Extracted entries
————————

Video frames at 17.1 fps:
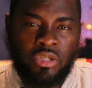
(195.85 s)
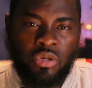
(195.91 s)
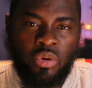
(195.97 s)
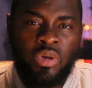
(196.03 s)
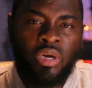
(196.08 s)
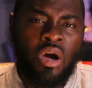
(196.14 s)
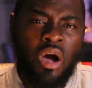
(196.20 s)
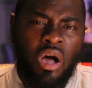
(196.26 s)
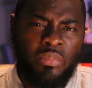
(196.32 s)
So
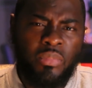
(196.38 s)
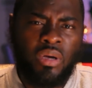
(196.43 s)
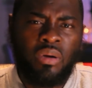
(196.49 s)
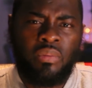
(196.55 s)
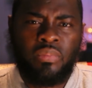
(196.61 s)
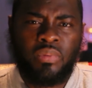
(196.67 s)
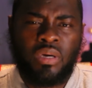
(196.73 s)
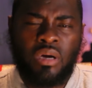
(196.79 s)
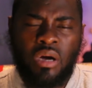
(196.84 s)
he called me
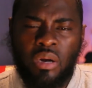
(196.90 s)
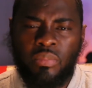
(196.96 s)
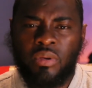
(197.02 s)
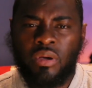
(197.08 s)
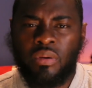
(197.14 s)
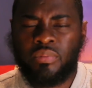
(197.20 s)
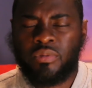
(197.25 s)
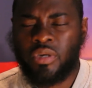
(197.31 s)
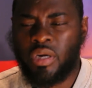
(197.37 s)
up. He called me
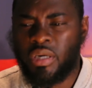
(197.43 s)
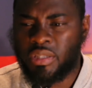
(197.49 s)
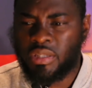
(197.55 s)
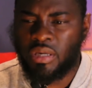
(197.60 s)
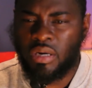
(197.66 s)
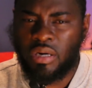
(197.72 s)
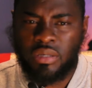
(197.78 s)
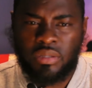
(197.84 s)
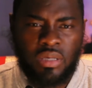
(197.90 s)
up, Troy
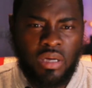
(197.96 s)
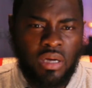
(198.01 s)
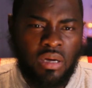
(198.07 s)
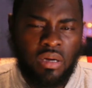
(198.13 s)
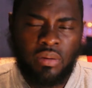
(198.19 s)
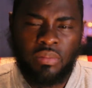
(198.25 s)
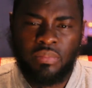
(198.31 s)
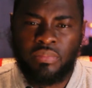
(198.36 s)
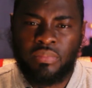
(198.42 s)
Starz.
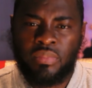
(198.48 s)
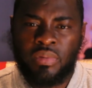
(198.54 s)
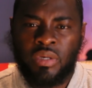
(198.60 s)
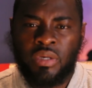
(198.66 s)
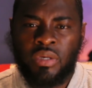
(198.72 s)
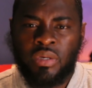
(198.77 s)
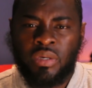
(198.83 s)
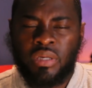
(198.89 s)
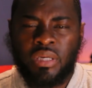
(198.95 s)
Um,
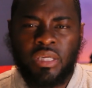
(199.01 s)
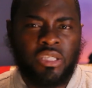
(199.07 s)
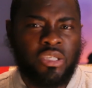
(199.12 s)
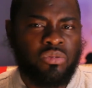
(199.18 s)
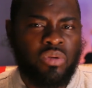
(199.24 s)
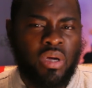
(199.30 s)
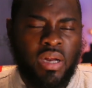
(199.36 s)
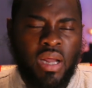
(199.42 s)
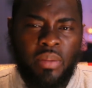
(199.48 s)
this
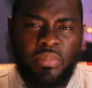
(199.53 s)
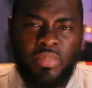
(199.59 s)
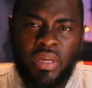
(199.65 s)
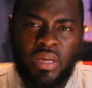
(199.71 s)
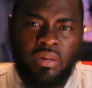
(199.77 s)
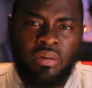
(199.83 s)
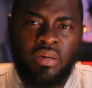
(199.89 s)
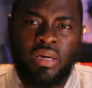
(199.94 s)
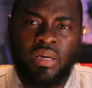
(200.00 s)
is what
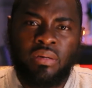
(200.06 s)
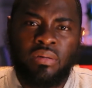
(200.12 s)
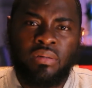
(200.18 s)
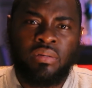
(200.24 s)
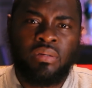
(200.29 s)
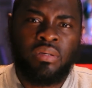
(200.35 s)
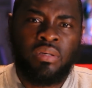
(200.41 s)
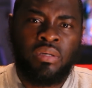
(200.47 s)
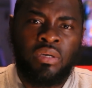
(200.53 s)
happening,
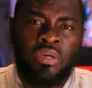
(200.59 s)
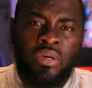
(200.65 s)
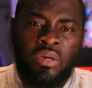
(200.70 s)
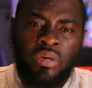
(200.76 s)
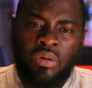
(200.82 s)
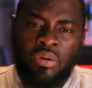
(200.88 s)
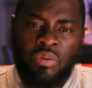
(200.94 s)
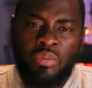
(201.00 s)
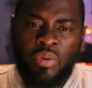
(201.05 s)
and
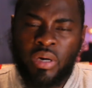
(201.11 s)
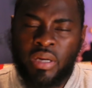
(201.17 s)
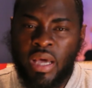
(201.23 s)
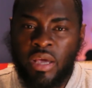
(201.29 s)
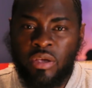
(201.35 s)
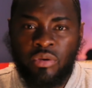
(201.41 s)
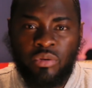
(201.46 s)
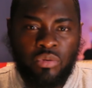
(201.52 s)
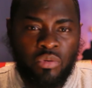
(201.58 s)
what
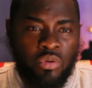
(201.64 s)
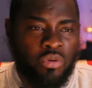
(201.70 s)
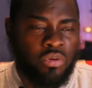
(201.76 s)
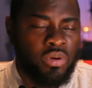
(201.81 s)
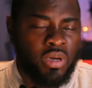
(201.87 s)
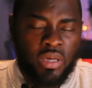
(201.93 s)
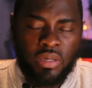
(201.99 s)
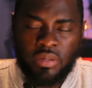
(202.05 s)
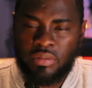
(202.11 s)
can you
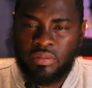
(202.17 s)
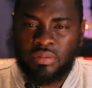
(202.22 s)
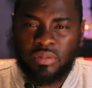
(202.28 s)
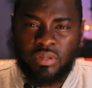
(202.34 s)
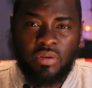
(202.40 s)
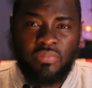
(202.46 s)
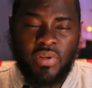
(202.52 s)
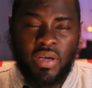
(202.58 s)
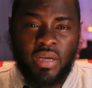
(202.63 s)
do, and
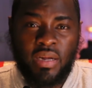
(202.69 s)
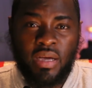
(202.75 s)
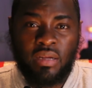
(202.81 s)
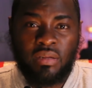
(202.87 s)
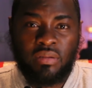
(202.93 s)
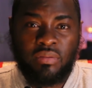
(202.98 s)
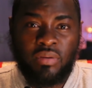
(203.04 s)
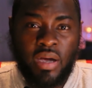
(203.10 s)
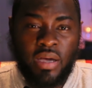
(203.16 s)
stuff like
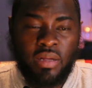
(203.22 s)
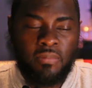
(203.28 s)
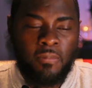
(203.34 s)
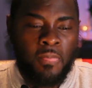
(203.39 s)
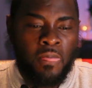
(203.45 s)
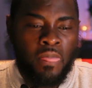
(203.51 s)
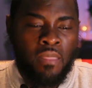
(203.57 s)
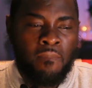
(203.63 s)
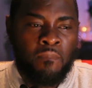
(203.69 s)
that, right?
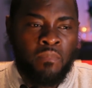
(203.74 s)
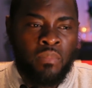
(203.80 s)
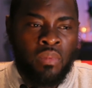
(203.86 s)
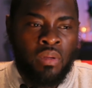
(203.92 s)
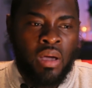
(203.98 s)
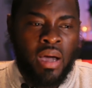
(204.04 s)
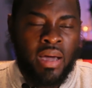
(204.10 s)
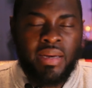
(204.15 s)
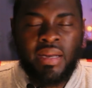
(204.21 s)

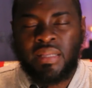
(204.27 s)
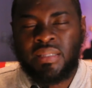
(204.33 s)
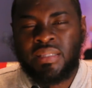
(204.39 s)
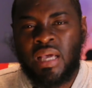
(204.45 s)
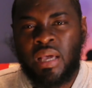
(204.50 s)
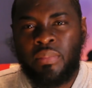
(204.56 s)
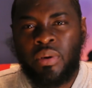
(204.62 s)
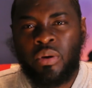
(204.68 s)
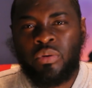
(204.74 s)
At that
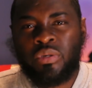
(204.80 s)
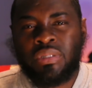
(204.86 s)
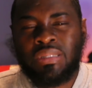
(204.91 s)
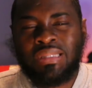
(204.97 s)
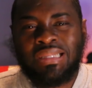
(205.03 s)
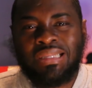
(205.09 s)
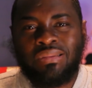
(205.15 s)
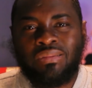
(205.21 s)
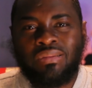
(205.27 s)
time, I
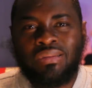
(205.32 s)
wasn't.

————————

Try it
Would you return the records exactly, keeping out every picture?

The answer
Video frames at 17.1 fps:
(195.85 s)
(195.91 s)
(195.97 s)
(196.03 s)
(196.08 s)
(196.14 s)
(196.20 s)
(196.26 s)
(196.32 s)
So
(196.38 s)
(196.43 s)
(196.49 s)
(196.55 s)
(196.61 s)
(196.67 s)
(196.73 s)
(196.79 s)
(196.84 s)
he called me
(196.90 s)
(196.96 s)
(197.02 s)
(197.08 s)
(197.14 s)
(197.20 s)
(197.25 s)
(197.31 s)
(197.37 s)
up. He called me
(197.43 s)
(197.49 s)
(197.55 s)
(197.60 s)
(197.66 s)
(197.72 s)
(197.78 s)
(197.84 s)
(197.90 s)
up, Troy
(197.96 s)
(198.01 s)
(198.07 s)
(198.13 s)
(198.19 s)
(198.25 s)
(198.31 s)
(198.36 s)
(198.42 s)
Starz.
(198.48 s)
(198.54 s)
(198.60 s)
(198.66 s)
(198.72 s)
(198.77 s)
(198.83 s)
(198.89 s)
(198.95 s)
Um,
(199.01 s)
(199.07 s)
(199.12 s)
(199.18 s)
(199.24 s)
(199.30 s)
(199.36 s)
(199.42 s)
(199.48 s)
this
(199.53 s)
(199.59 s)
(199.65 s)
(199.71 s)
(199.77 s)
(199.83 s)
(199.89 s)
(199.94 s)
(200.00 s)
is what
(200.06 s)
(200.12 s)
(200.18 s)
(200.24 s)
(200.29 s)
(200.35 s)
(200.41 s)
(200.47 s)
(200.53 s)
happening,
(200.59 s)
(200.65 s)
(200.70 s)
(200.76 s)
(200.82 s)
(200.88 s)
(200.94 s)
(201.00 s)
(201.05 s)
and
(201.11 s)
(201.17 s)
(201.23 s)
(201.29 s)
(201.35 s)
(201.41 s)
(201.46 s)
(201.52 s)
(201.58 s)
what
(201.64 s)
(201.70 s)
(201.76 s)
(201.81 s)
(201.87 s)
(201.93 s)
(201.99 s)
(202.05 s)
(202.11 s)
can you
(202.17 s)
(202.22 s)
(202.28 s)
(202.34 s)
(202.40 s)
(202.46 s)
(202.52 s)
(202.58 s)
(202.63 s)
do, and
(202.69 s)
(202.75 s)
(202.81 s)
(202.87 s)
(202.93 s)
(202.98 s)
(203.04 s)
(203.10 s)
(203.16 s)
stuff like
(203.22 s)
(203.28 s)
(203.34 s)
(203.39 s)
(203.45 s)
(203.51 s)
(203.57 s)
(203.63 s)
(203.69 s)
that, right?
(203.74 s)
(203.80 s)
(203.86 s)
(203.92 s)
(203.98 s)
(204.04 s)
(204.10 s)
(204.15 s)
(204.21 s)

(204.27 s)
(204.33 s)
(204.39 s)
(204.45 s)
(204.50 s)
(204.56 s)
(204.62 s)
(204.68 s)
(204.74 s)
At that
(204.80 s)
(204.86 s)
(204.91 s)
(204.97 s)
(205.03 s)
(205.09 s)
(205.15 s)
(205.21 s)
(205.27 s)
time, I
(205.32 s)
wasn't.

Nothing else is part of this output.